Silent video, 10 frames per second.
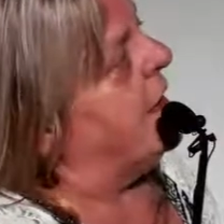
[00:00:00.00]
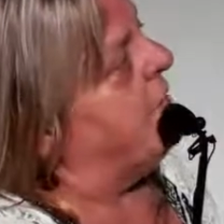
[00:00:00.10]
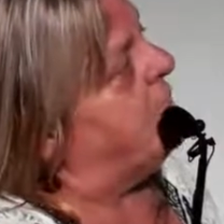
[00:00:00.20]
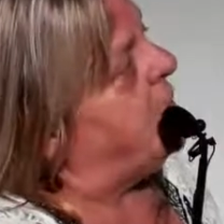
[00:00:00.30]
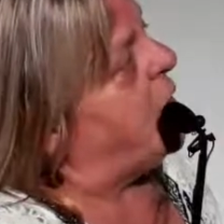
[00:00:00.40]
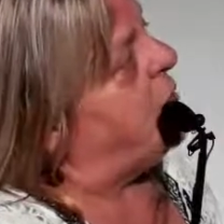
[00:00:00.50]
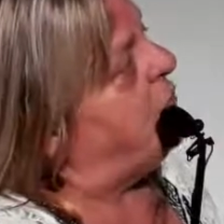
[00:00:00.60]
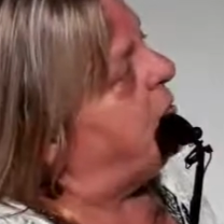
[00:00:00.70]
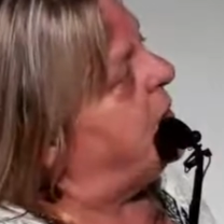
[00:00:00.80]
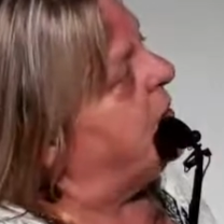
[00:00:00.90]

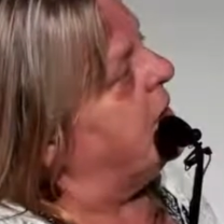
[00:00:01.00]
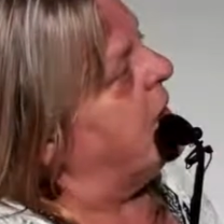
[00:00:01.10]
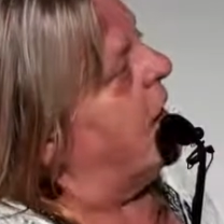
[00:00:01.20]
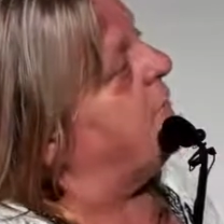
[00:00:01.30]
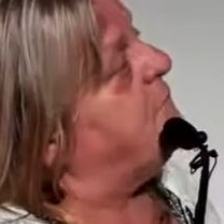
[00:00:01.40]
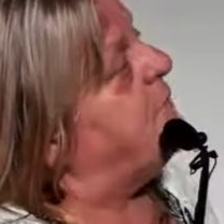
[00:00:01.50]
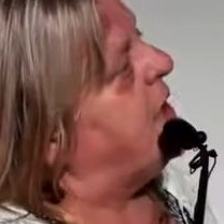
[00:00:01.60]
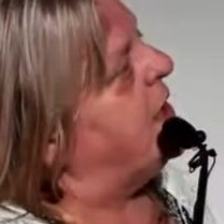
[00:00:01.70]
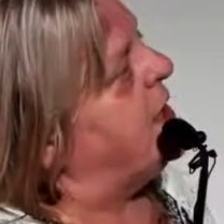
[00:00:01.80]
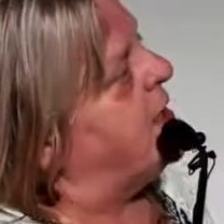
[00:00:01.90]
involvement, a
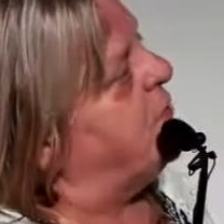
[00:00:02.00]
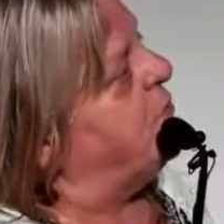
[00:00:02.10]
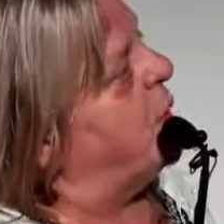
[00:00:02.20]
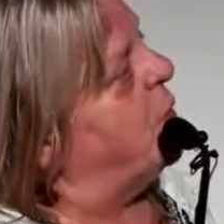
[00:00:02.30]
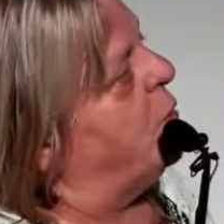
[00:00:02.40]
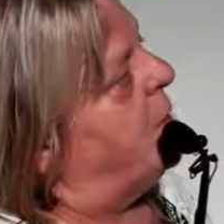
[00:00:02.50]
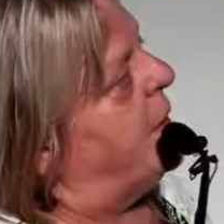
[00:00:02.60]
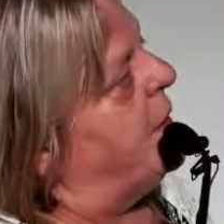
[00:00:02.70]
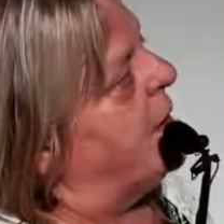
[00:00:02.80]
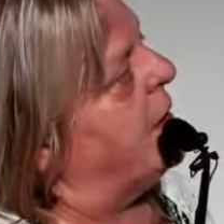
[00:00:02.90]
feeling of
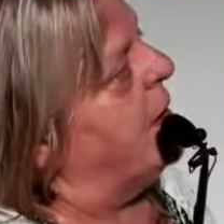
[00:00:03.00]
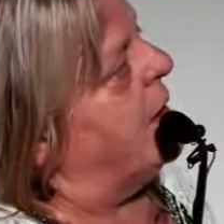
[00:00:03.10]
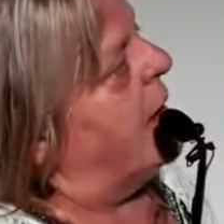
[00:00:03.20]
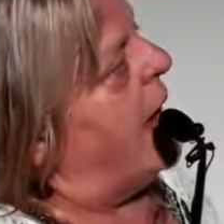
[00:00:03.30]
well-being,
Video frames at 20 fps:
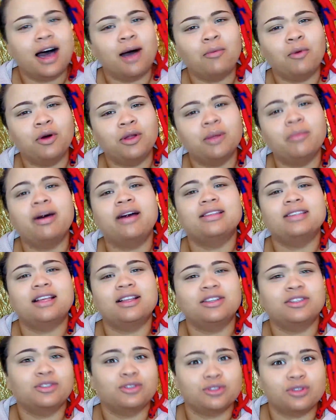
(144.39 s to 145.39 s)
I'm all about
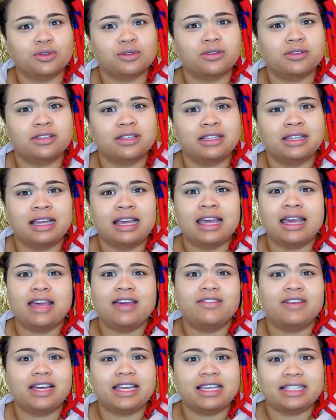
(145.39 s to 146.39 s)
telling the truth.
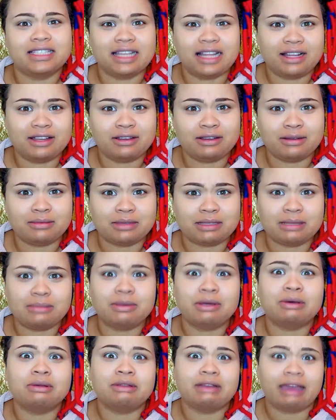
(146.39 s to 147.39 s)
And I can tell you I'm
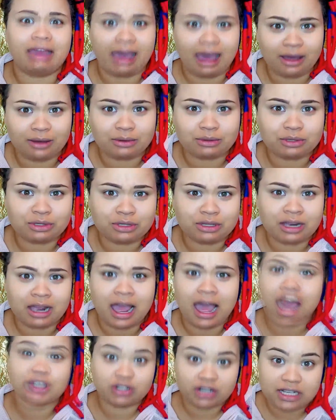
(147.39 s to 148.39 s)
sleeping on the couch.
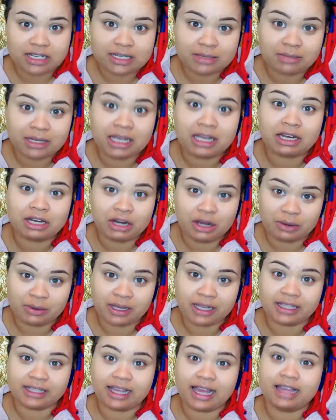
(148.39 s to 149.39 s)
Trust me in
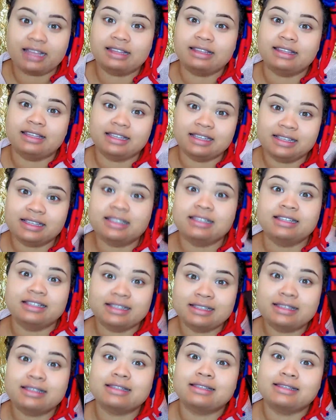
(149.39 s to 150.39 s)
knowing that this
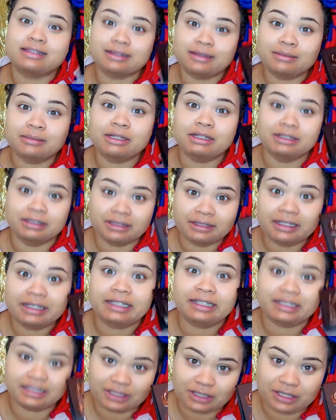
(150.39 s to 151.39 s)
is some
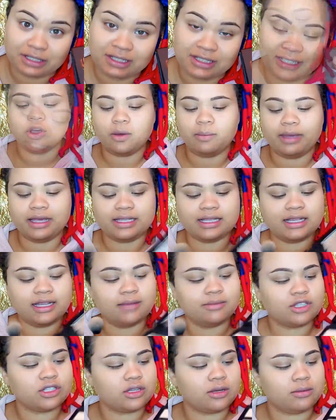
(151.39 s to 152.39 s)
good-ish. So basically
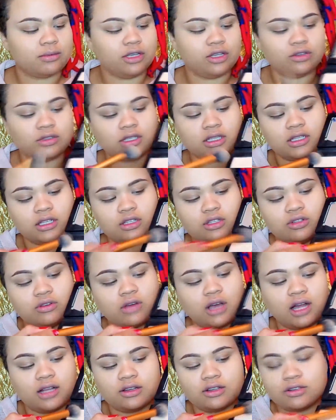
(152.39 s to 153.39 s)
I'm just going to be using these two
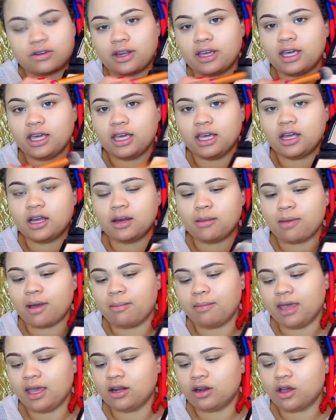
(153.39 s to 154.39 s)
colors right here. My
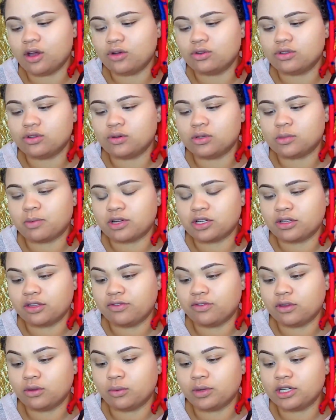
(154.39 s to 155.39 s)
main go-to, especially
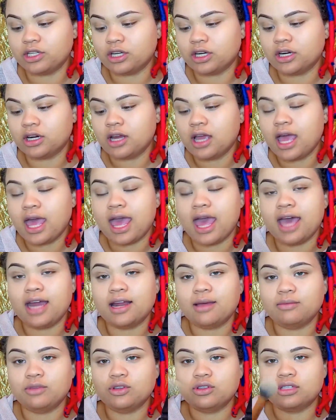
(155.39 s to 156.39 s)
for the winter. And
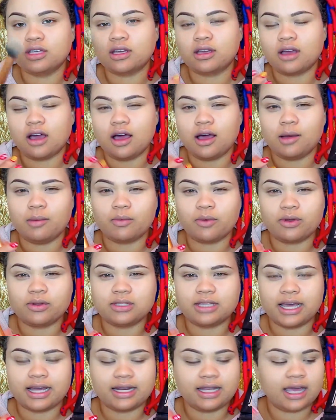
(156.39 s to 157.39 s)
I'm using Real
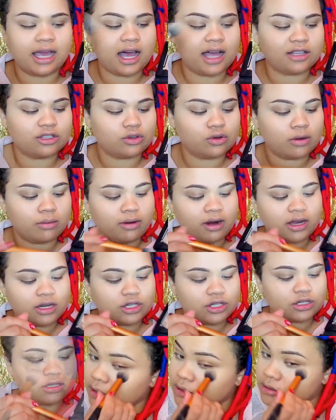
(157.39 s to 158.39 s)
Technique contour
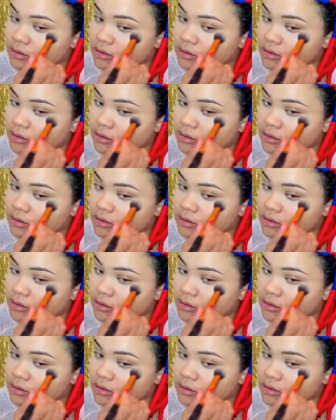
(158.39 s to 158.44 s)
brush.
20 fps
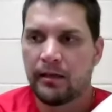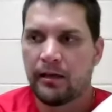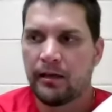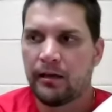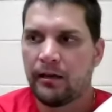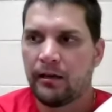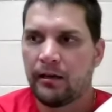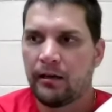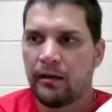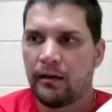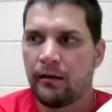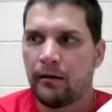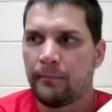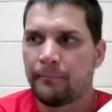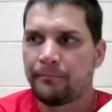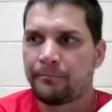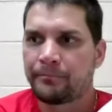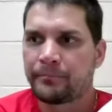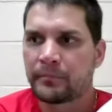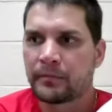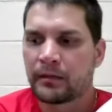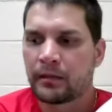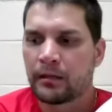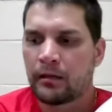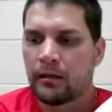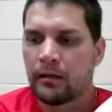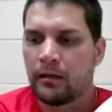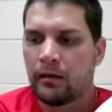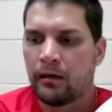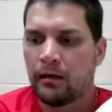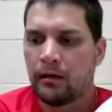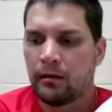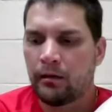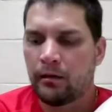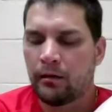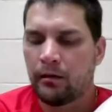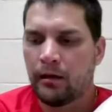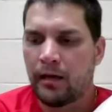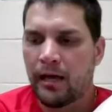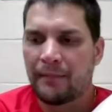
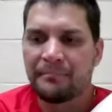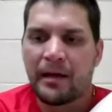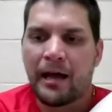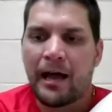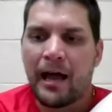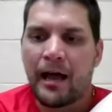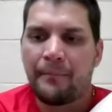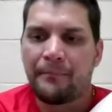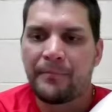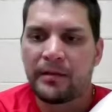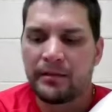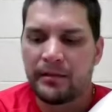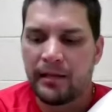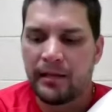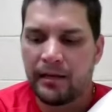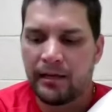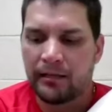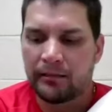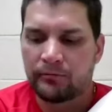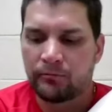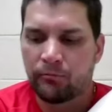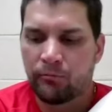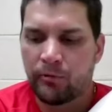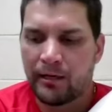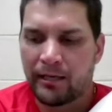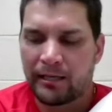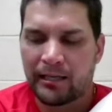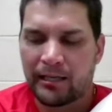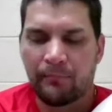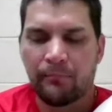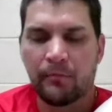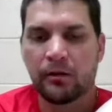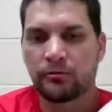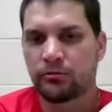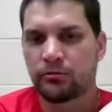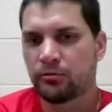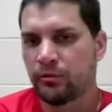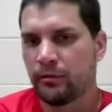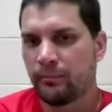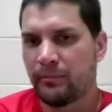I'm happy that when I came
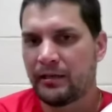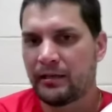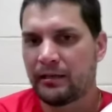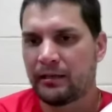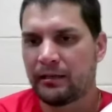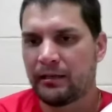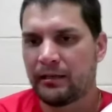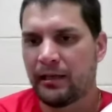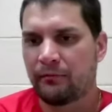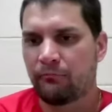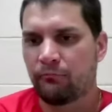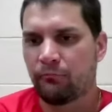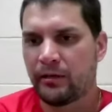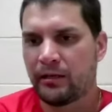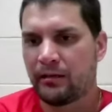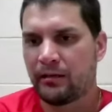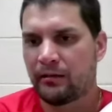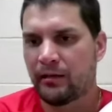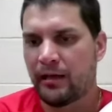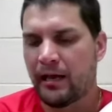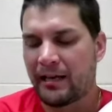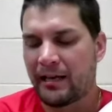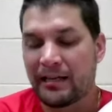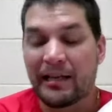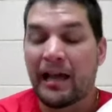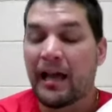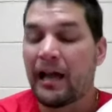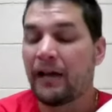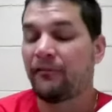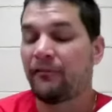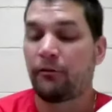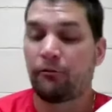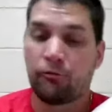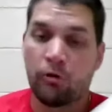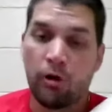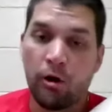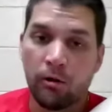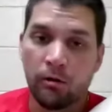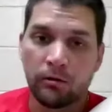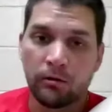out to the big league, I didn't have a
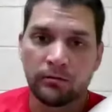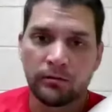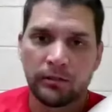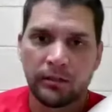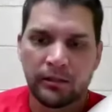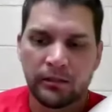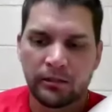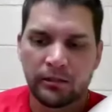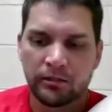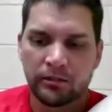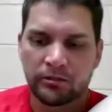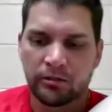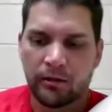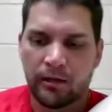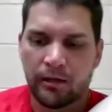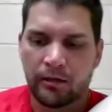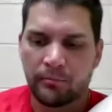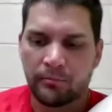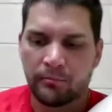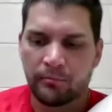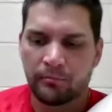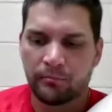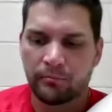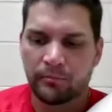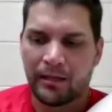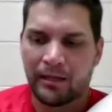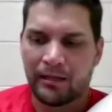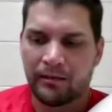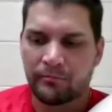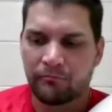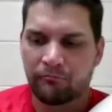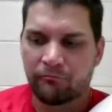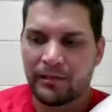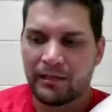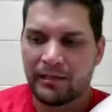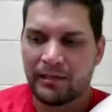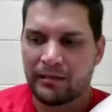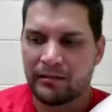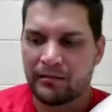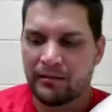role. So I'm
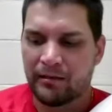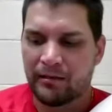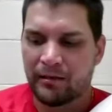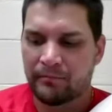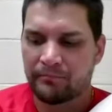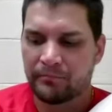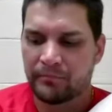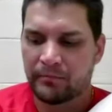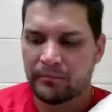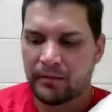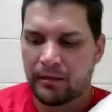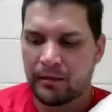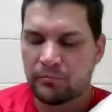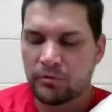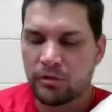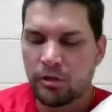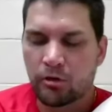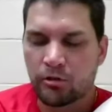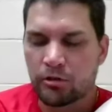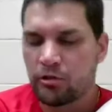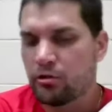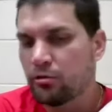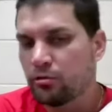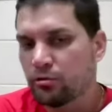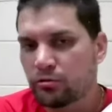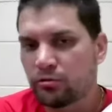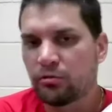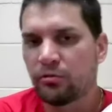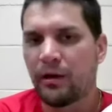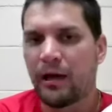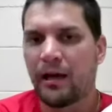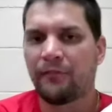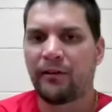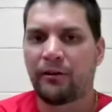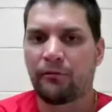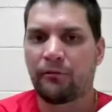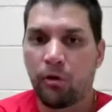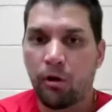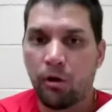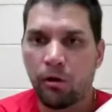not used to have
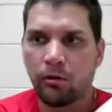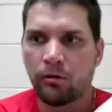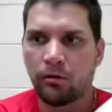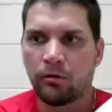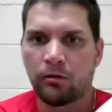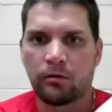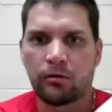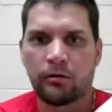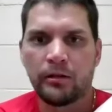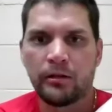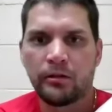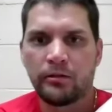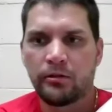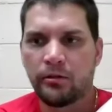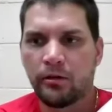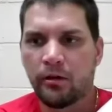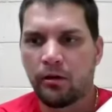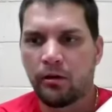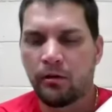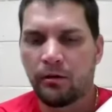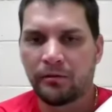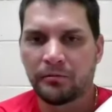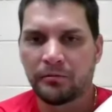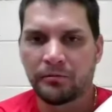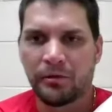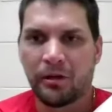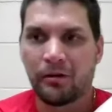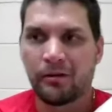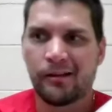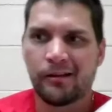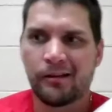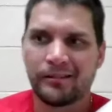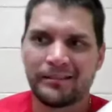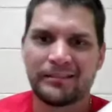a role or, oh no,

**Problem to work on**
Output the line containing "(147.39 s to 148.39 s)" and each line after it, through the end of the material, exactly as given. No pictures belong in the output.

**Task response**
(147.39 s to 148.39 s)
sleeping on the couch.
(148.39 s to 149.39 s)
Trust me in
(149.39 s to 150.39 s)
knowing that this
(150.39 s to 151.39 s)
is some
(151.39 s to 152.39 s)
good-ish. So basically
(152.39 s to 153.39 s)
I'm just going to be using these two
(153.39 s to 154.39 s)
colors right here. My
(154.39 s to 155.39 s)
main go-to, especially
(155.39 s to 156.39 s)
for the winter. And
(156.39 s to 157.39 s)
I'm using Real
(157.39 s to 158.39 s)
Technique contour
(158.39 s to 158.44 s)
brush.
20 fps
I'm happy that when I came
out to the big league, I didn't have a
role. So I'm
not used to have
a role or, oh no,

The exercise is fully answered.